All these factors affect cost. Simply asking how much? without answering them first won't give an accurate result.
An analogy: could you ask a travel agent, How much does a holiday cost? and expect an accurate answer? Before they gave an answer, they would want to know things such as: Where do you want to go? When and for how long? How many people are going? Do you want to fly, or take trains? Travel by bus, walk or or hire a car? Do you want stop-overs, or will you go direct? And so on.
For 2. Certification Costs, you will need to get quotes from certifiers. They will ask you to supply certain information such as the size of your company, number of personnel, what you do, types of services or goods and so forth. As a rough indication, for a small company with a single location and fwer than 50 employees, you could perhaps expect to budget perhaps around $4k AUD per year. Costs seem to be a bit lower in the USA.

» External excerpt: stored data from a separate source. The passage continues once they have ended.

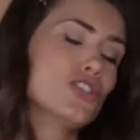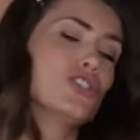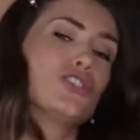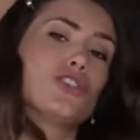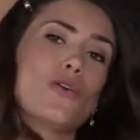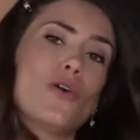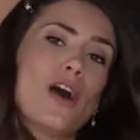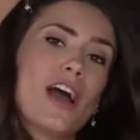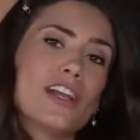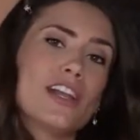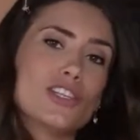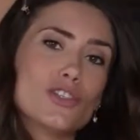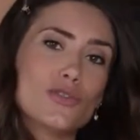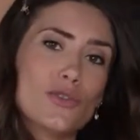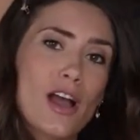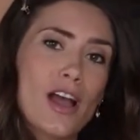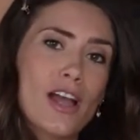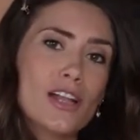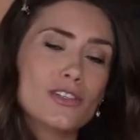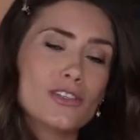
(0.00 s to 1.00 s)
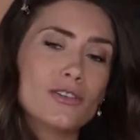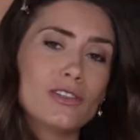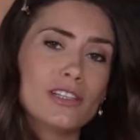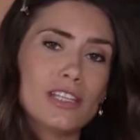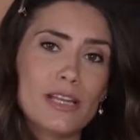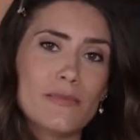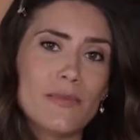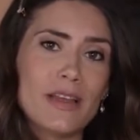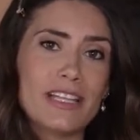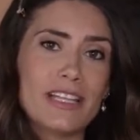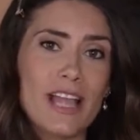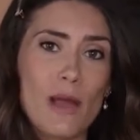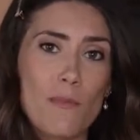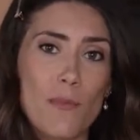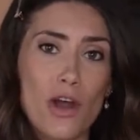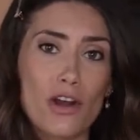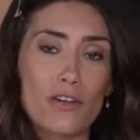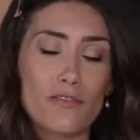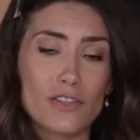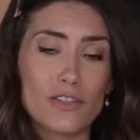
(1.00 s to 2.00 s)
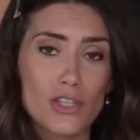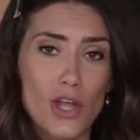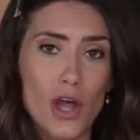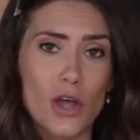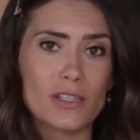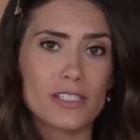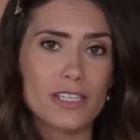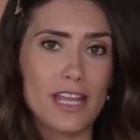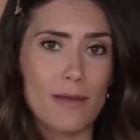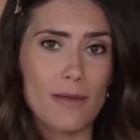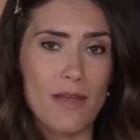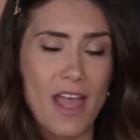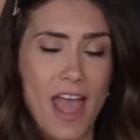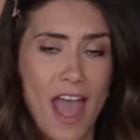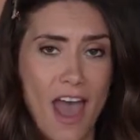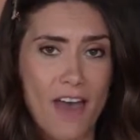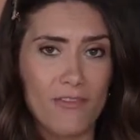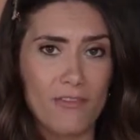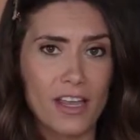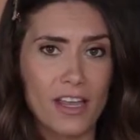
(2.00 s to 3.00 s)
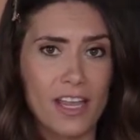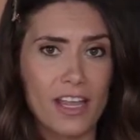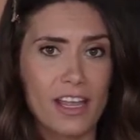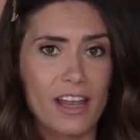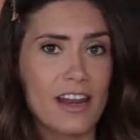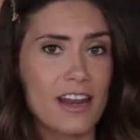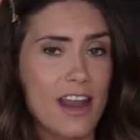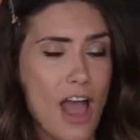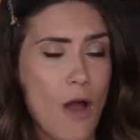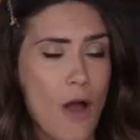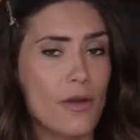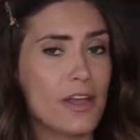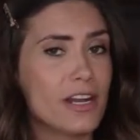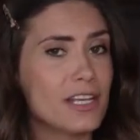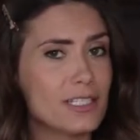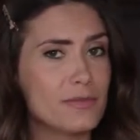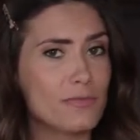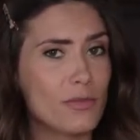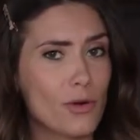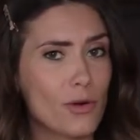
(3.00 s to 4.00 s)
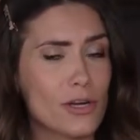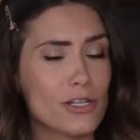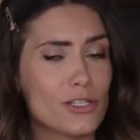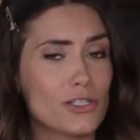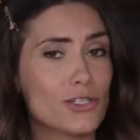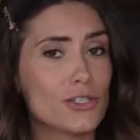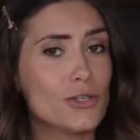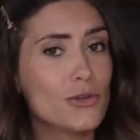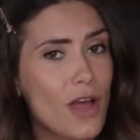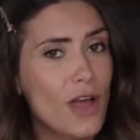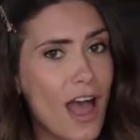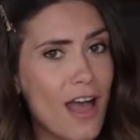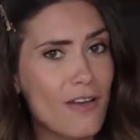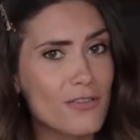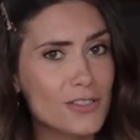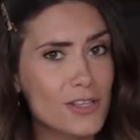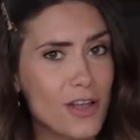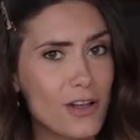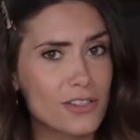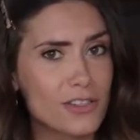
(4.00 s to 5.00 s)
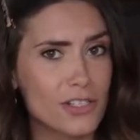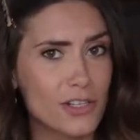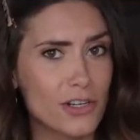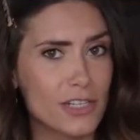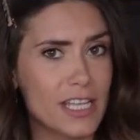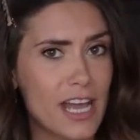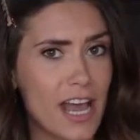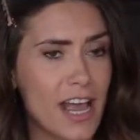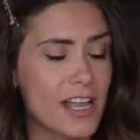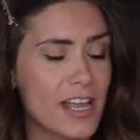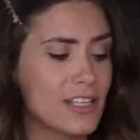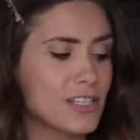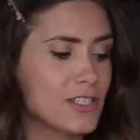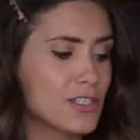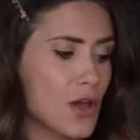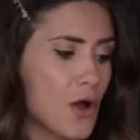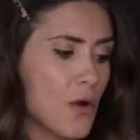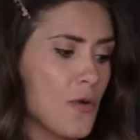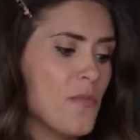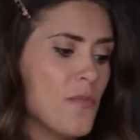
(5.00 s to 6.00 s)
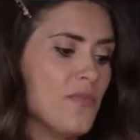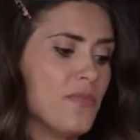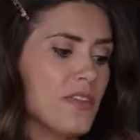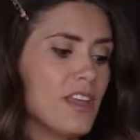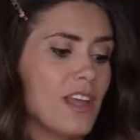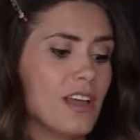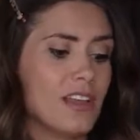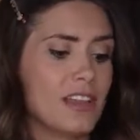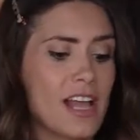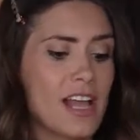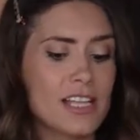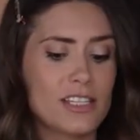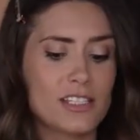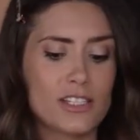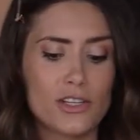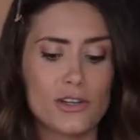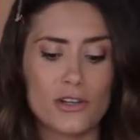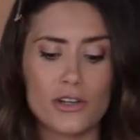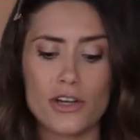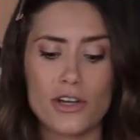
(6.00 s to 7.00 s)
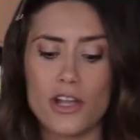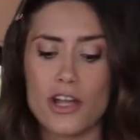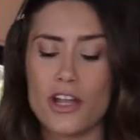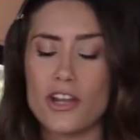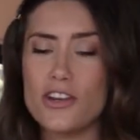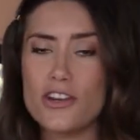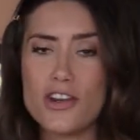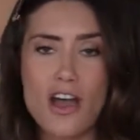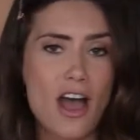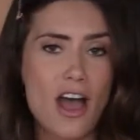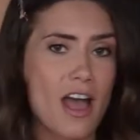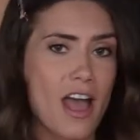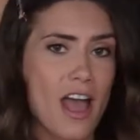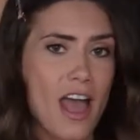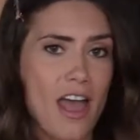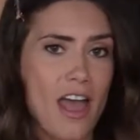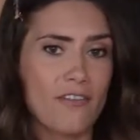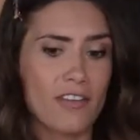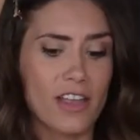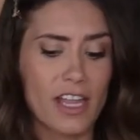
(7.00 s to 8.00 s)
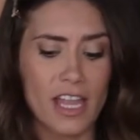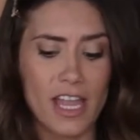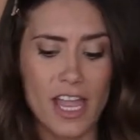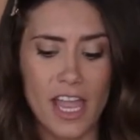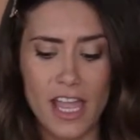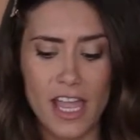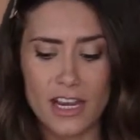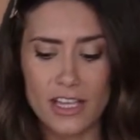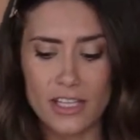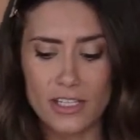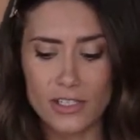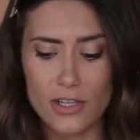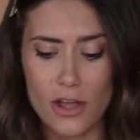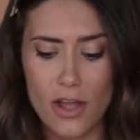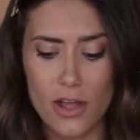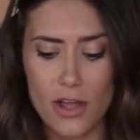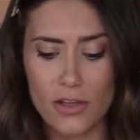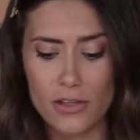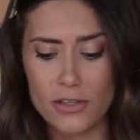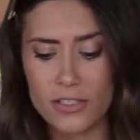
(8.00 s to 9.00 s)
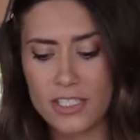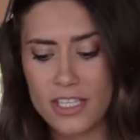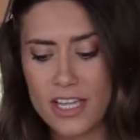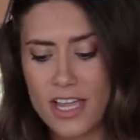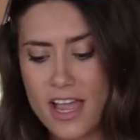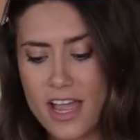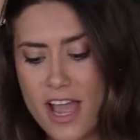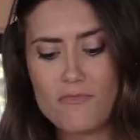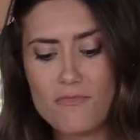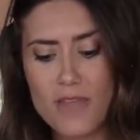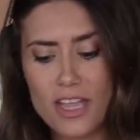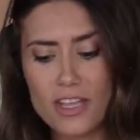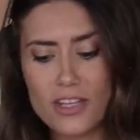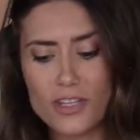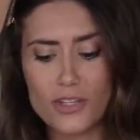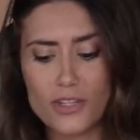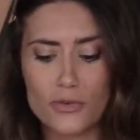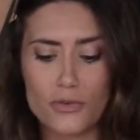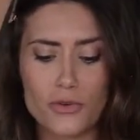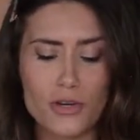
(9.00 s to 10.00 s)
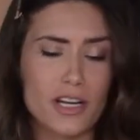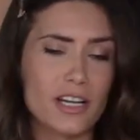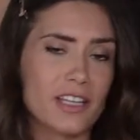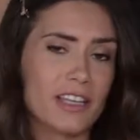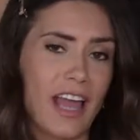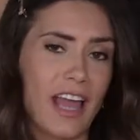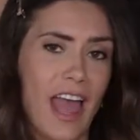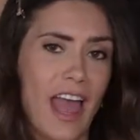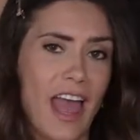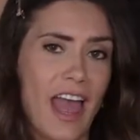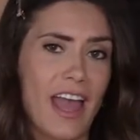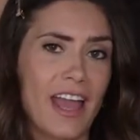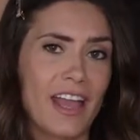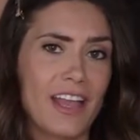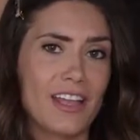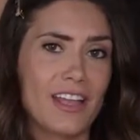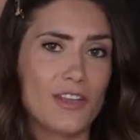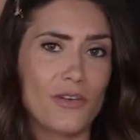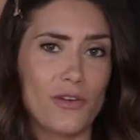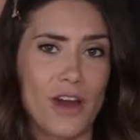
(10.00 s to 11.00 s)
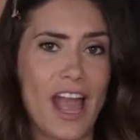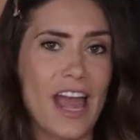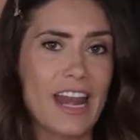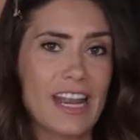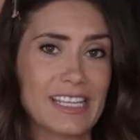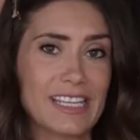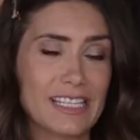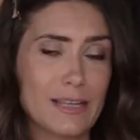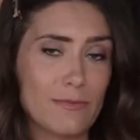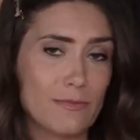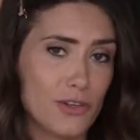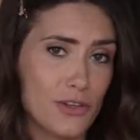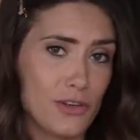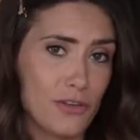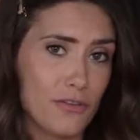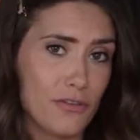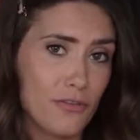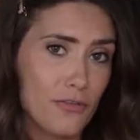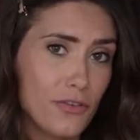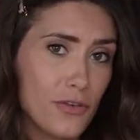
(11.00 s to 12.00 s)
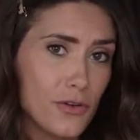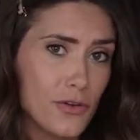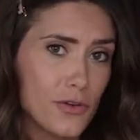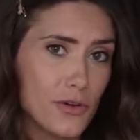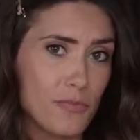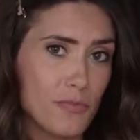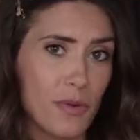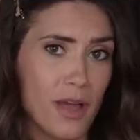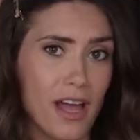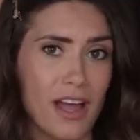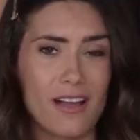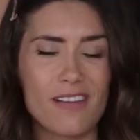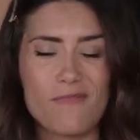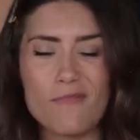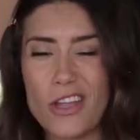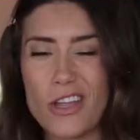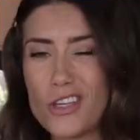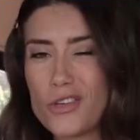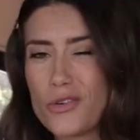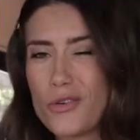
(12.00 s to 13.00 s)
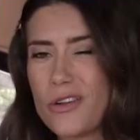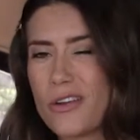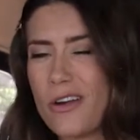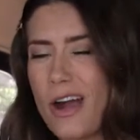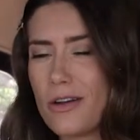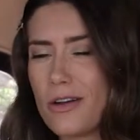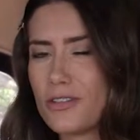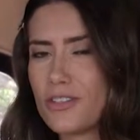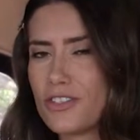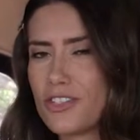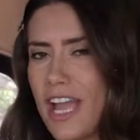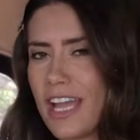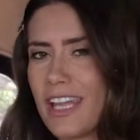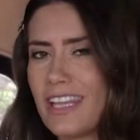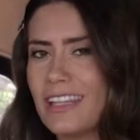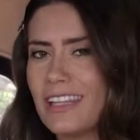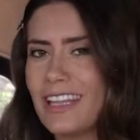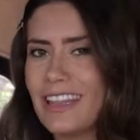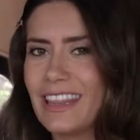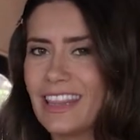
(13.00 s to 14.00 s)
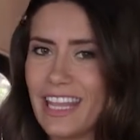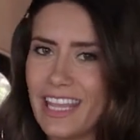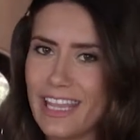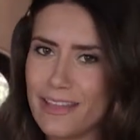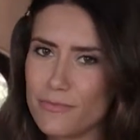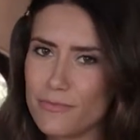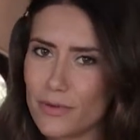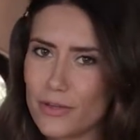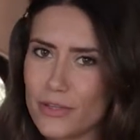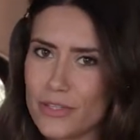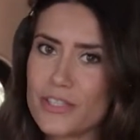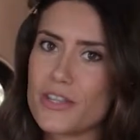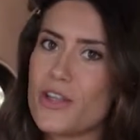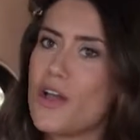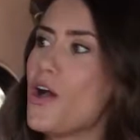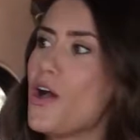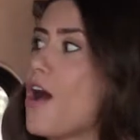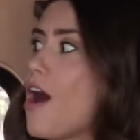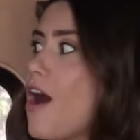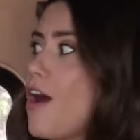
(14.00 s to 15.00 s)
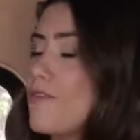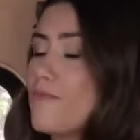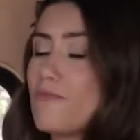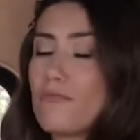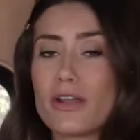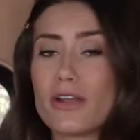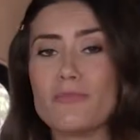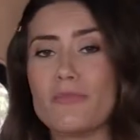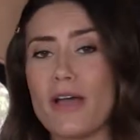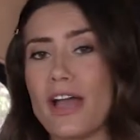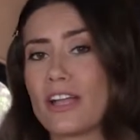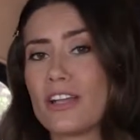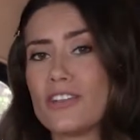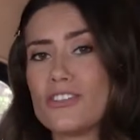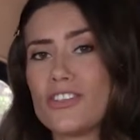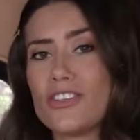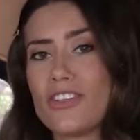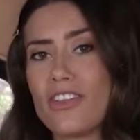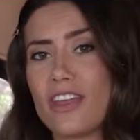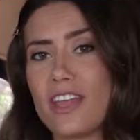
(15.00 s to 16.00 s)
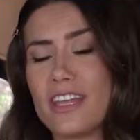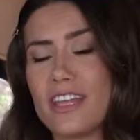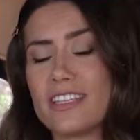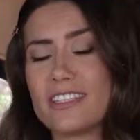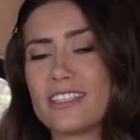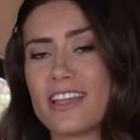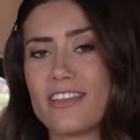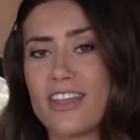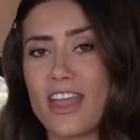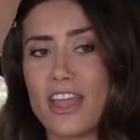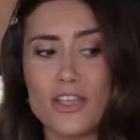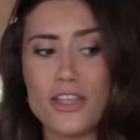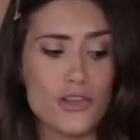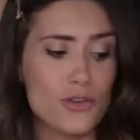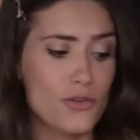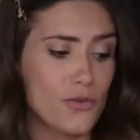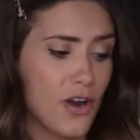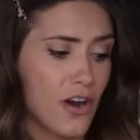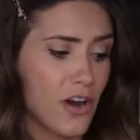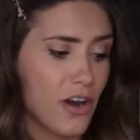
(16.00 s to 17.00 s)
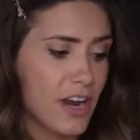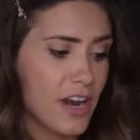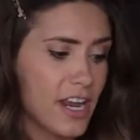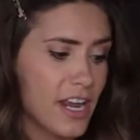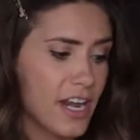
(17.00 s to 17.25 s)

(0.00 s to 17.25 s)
So I try to limit the amount of salt that I'm having. Now, it is important to have salt in your diet. So unless you're not having any salt, make sure that you're adding some to your food, but make sure you're also checking the labels on prepackaged things that you are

Factors that have most influence on cost and time:
- The commitment and quality awareness of the business owner/senior management - usually the single most important factor
- Why you want it - only because a customer has demanded it? Or do you have some good internal reasons, such as wanting to improve?
- What's your current status? Do you already have a reasonable system in place now?

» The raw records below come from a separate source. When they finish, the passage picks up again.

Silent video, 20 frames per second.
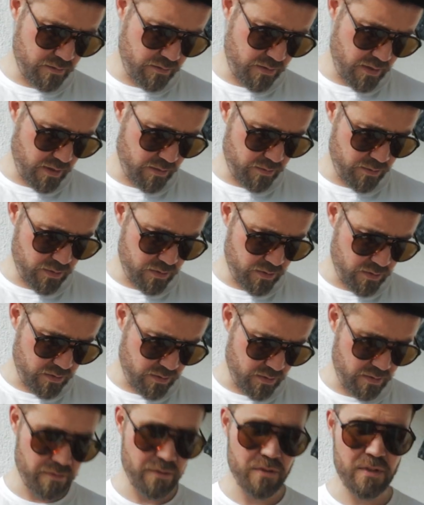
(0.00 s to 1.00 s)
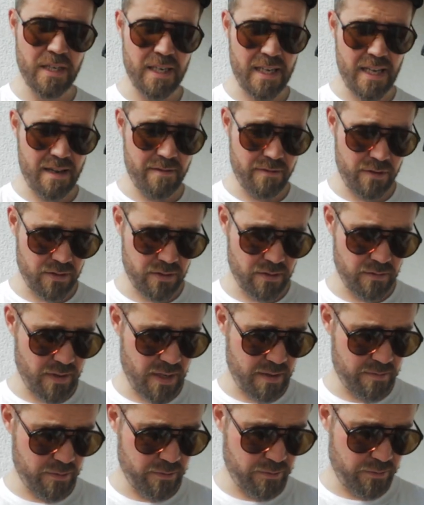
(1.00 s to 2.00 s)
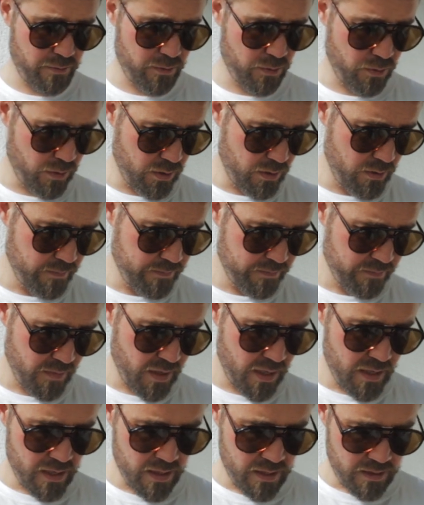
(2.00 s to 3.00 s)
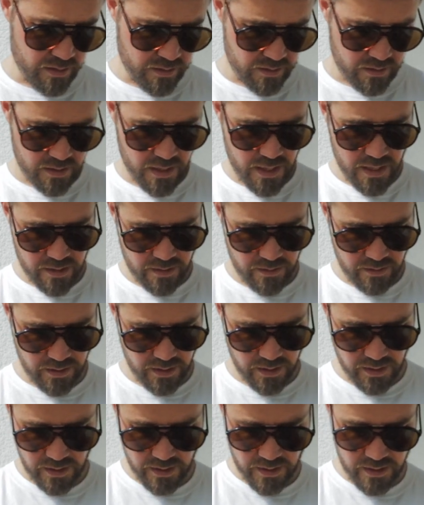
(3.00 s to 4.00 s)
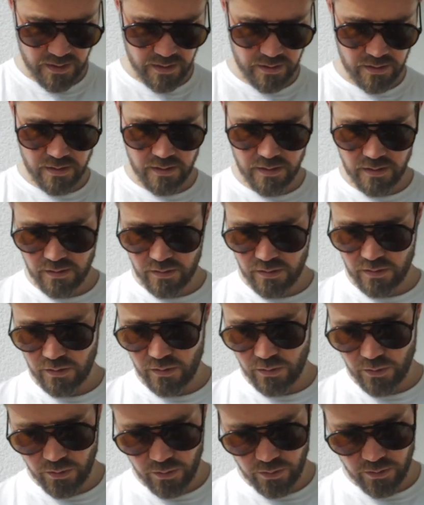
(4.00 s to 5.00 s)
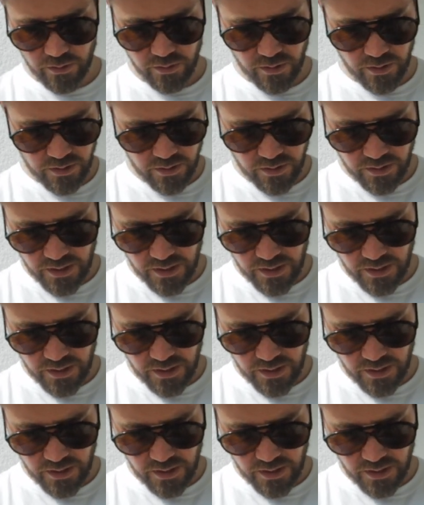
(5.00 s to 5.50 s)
if there's any evidence of that before. The second thing is, so this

- Do you meet many of the Standard's requirements now? How many gaps do you have? Where are they and how big are the gaps? What do you need to do to fill them?
- Do you have any documented information for and of your system? Think about things that might include process maps, perhaps procedures, flowcharts, checklists, forms, policies or job descriptions? Then there is the information that shows your system works as you expect it to: think IT systems, databases, completed forms, even handwritten material. Is your stuff up to date? If not, what needs doing? You certainly do not have to 'document everything' (that's one of the persistent but false myths about ISO 9001) but you do need some information documented. What, how and where depends on what you do and what you need.
- Does your business include any designing/creating of services or goods? If so, how complex are your 'design' activities? (this can also affect what documentation you need)
- Do you have adequate resources available to do it? If not, what's your plan? If you do have resources, what skills, experience and time available do they have? Are you expecting them to work their usual normal job at the same time?
- When do you want certification by?
- What size are you? How complex is your business?
To come up with any kind of reasonable assessment of time and cost, a gap analysis is usually required. This is something a skilled consultant can do. Alternatively, you can do it yourself with the right tool; see my DIY SO 9001 gap analysis.
Mistakes
Seeing ISO 9001 certification purely in terms of cost is a somewhat skewed view. There are also real costs associated with poor quality, such as returns, rework, losing customers, missing out on tenders where certification is a pre-requisite. These costs are often hidden, so are often ignored or overlooked.
Not knowing or appreciating the great benefits available from getting 9001 certification.